## Work to complete
Everything from the line containing "Video frames at" through the line containing "Word for word: and" in the listing below should be copied exactly, and nothing more.

## The records

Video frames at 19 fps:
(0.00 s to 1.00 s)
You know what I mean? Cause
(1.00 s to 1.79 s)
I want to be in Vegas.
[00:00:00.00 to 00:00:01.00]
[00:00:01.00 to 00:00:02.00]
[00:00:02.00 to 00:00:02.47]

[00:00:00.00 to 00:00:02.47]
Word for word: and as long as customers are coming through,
...
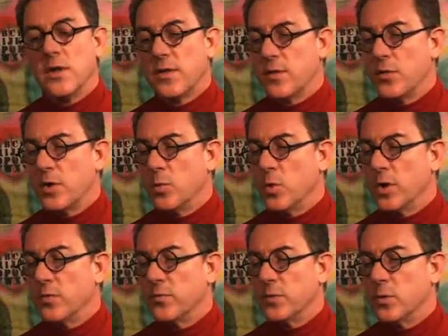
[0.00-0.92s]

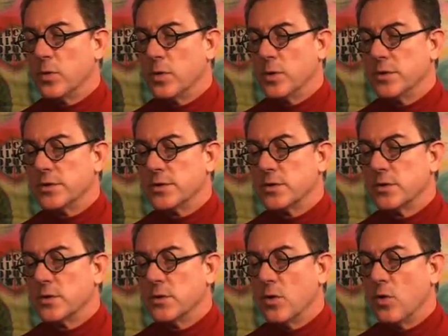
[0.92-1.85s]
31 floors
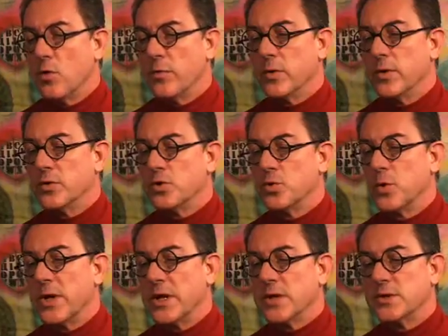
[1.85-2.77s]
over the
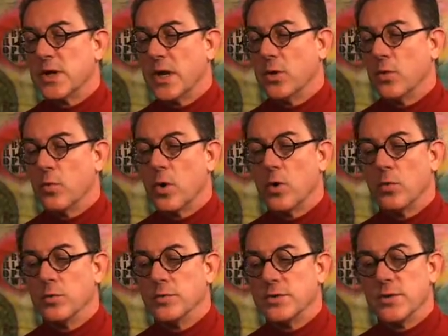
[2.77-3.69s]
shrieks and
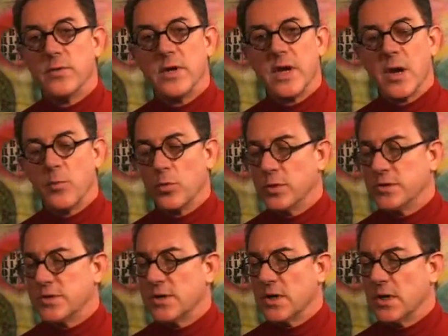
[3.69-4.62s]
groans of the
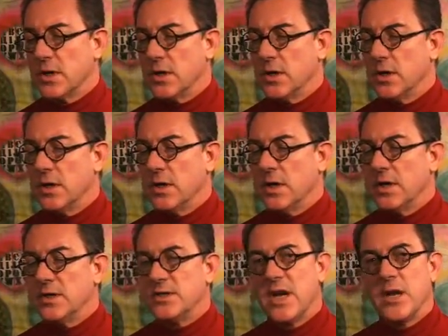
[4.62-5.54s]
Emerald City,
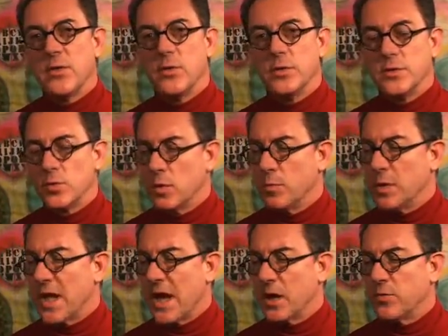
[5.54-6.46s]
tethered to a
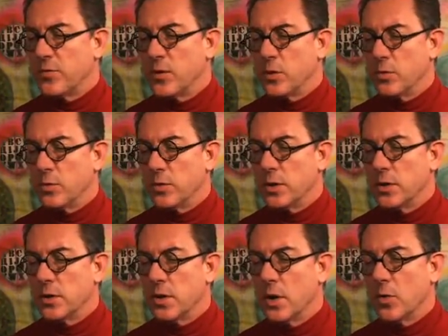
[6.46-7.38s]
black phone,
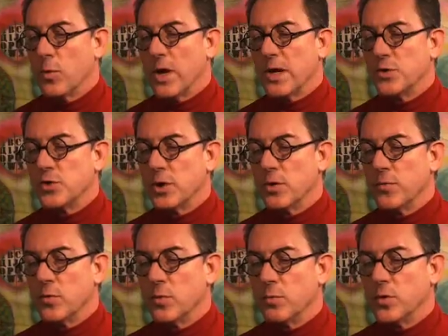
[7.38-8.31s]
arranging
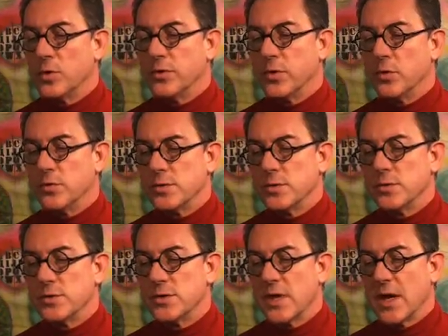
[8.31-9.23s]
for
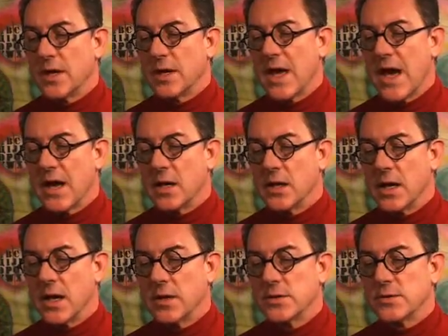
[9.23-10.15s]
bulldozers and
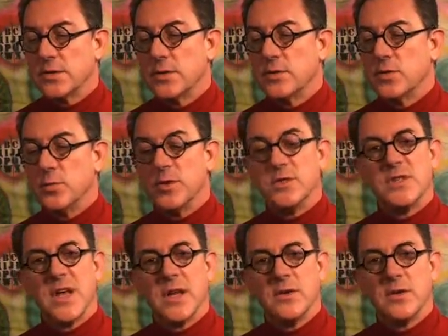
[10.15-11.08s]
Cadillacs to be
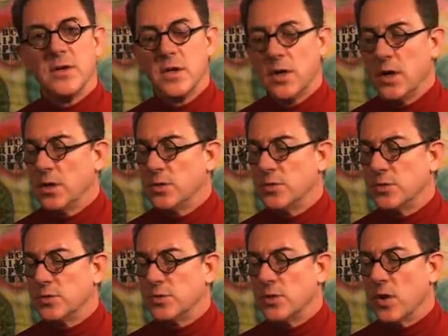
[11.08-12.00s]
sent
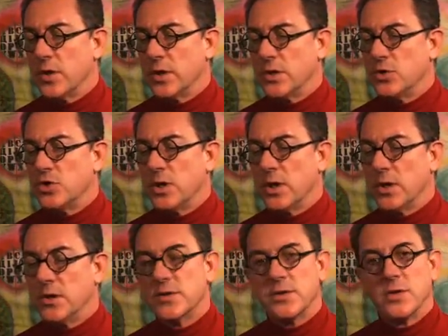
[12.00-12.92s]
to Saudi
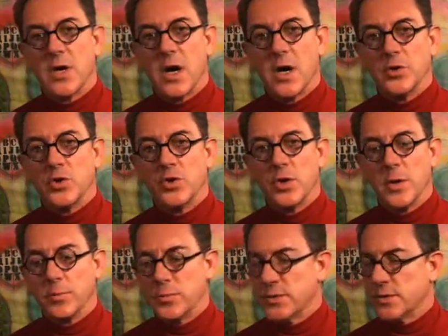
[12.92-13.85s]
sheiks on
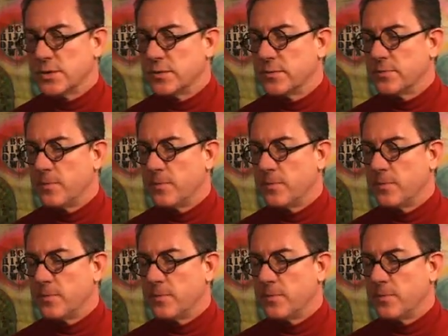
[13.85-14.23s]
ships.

## Task solution
Video frames at 19 fps:
(0.00 s to 1.00 s)
You know what I mean? Cause
(1.00 s to 1.79 s)
I want to be in Vegas.
[00:00:00.00 to 00:00:01.00]
[00:00:01.00 to 00:00:02.00]
[00:00:02.00 to 00:00:02.47]

[00:00:00.00 to 00:00:02.47]
Word for word: and as long as customers are coming through,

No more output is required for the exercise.